We’ve reached peak ChatGPT. Released in December as a web app by the San Francisco–based firm OpenAI, the chatbot exploded into the mainstream almost overnight. According to some estimates, it is the fastest-growing internet service ever, reaching 100 million users in January, just two months after launch. Through OpenAI’s $10 billion deal with Microsoft, the tech is now being built into Office software and the Bing search engine. Stung into action by its newly awakened onetime rival in the battle for search, Google is fast-tracking the rollout of its own chatbot. Even my family WhatsApp is filled with ChatGPT chat.

But OpenAI’s breakout hit did not come out of nowhere. The chatbot is the most polished iteration to date in a line of large language models going back years. This is how we got here.

1980s–90s: Recurrent Neural Networks


ChatGPT is a version of GPT-3, a large language model also developed by OpenAI.  Language models are a type of neural network that has been trained on lots and lots of text. (Neural networks are software inspired by the way neurons in animal brains signal one another.) Because text is made up of sequences of letters and words of varying lengths, language models require a type of neural network that can make sense of that kind of data. Recurrent neural networks, invented in the 1980s, can handle sequences of words, but they are slow to train and can forget previous words in a sequence.

2017:  Transformers

 The breakthrough behind today’s generation of large language models came when a team of Google researchers invented transformers, a kind of neural network that can track where each word or phrase appears in a sequence. The meaning of words often depends on the meaning of other words that come before or after. By tracking this contextual information, transformers can handle longer strings of text and capture the meanings of words more accurately. For example, “hot dog” means very different things in the sentences “Hot dogs should be given plenty of water” and “Hot dogs should be eaten with mustard”.

2018–2019: GPT and GPT-2

OpenAI’s first two large language models came just a few months apart. The company wants to develop multi-skilled, general-purpose AI and believes that large language models are a key step toward that goal. GPT (short for Generative Pre-trained Transformer) planted a flag, beating state-of-the-art benchmarks for natural-language processing at the time. 
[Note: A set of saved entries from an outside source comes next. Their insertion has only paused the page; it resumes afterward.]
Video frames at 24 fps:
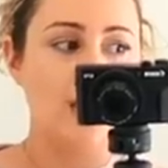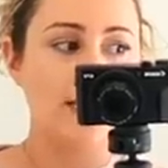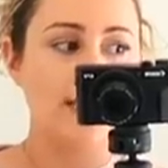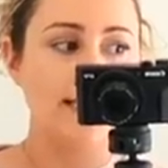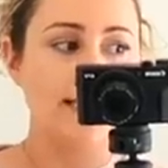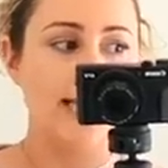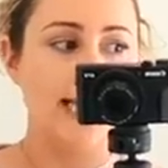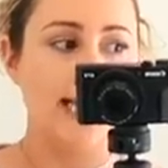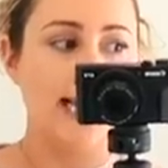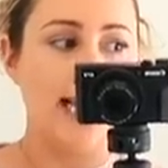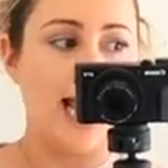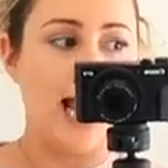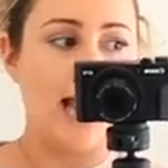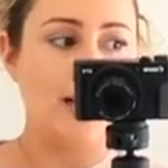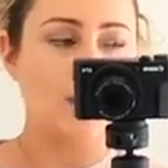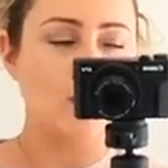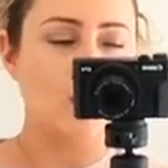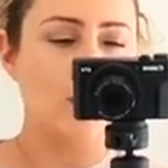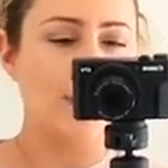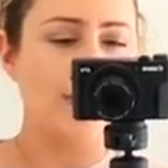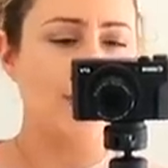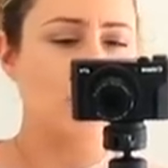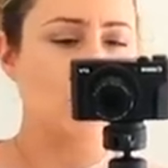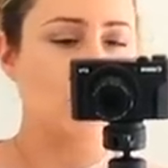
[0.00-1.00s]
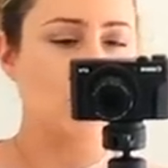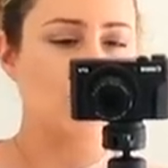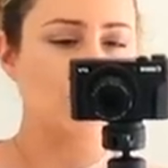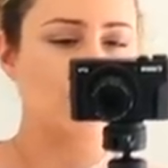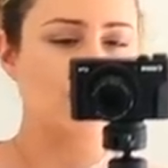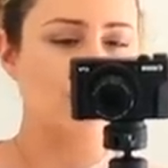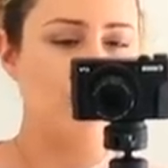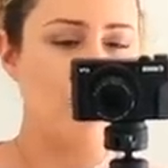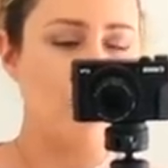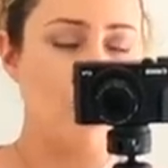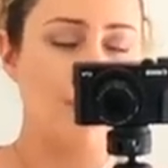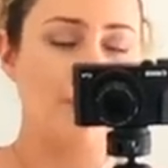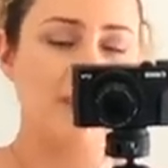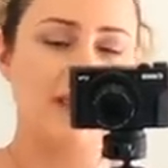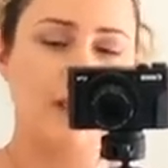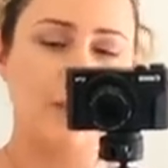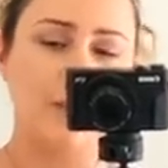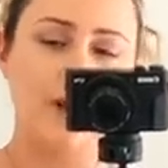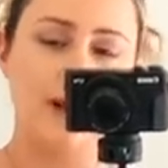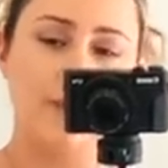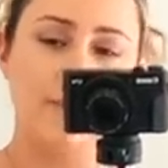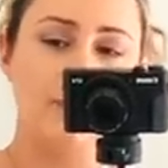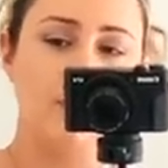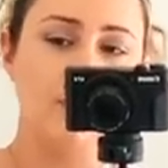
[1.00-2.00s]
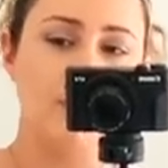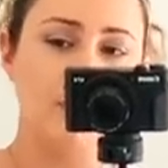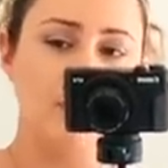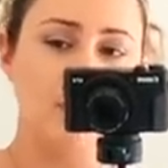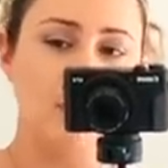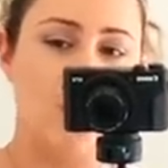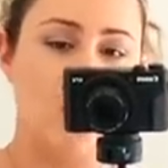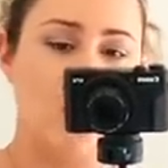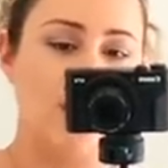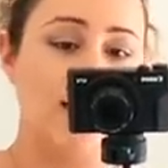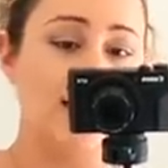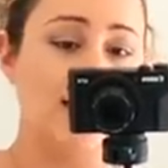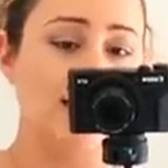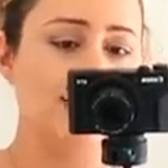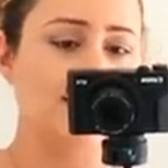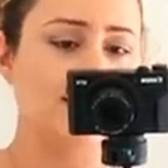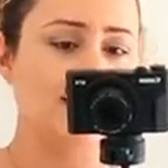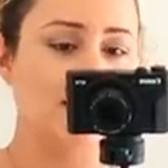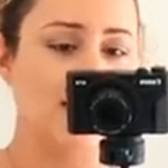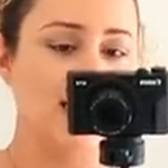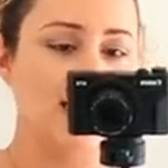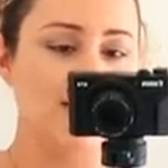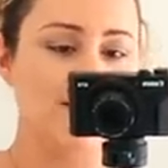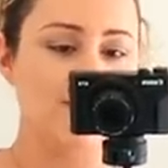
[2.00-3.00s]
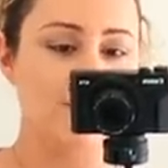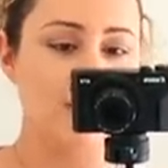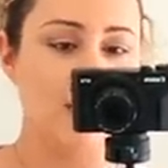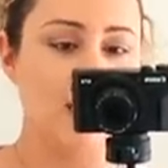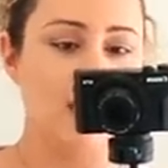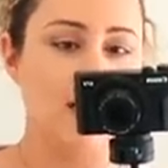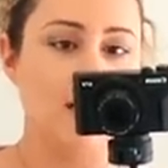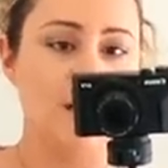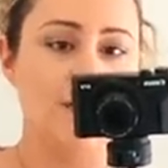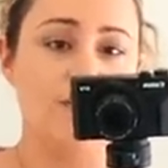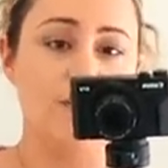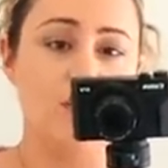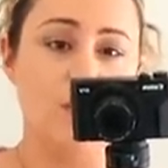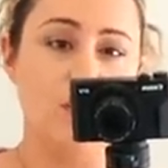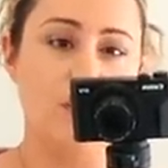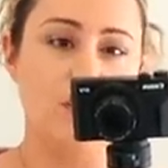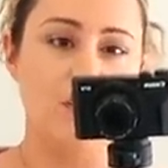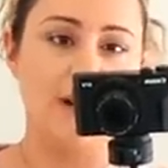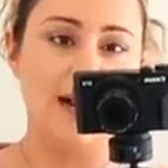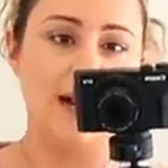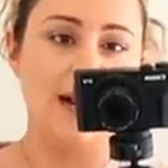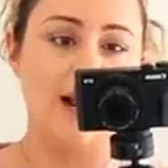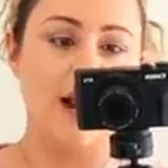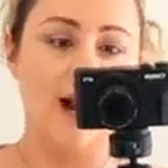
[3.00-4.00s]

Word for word: like I don't know it looked small but then when I put it on it did give me enough room but I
GPT combined transformers with unsupervised learning, a way to train machine-learning models on data (in this case, lots and lots of text) that hasn’t been annotated beforehand. This lets the software figure out patterns in the data by itself, without having to be told what it’s looking at. Many previous successes in machine-learning had relied on supervised learning and annotated data, but labeling data by hand is slow work and thus limits the size of the data sets available for training.  

But it was GPT-2 that created the bigger buzz. OpenAI claimed to be so concerned people would use GPT-2 “to generate deceptive, biased, or abusive language” that it would not be releasing the full model. How times change.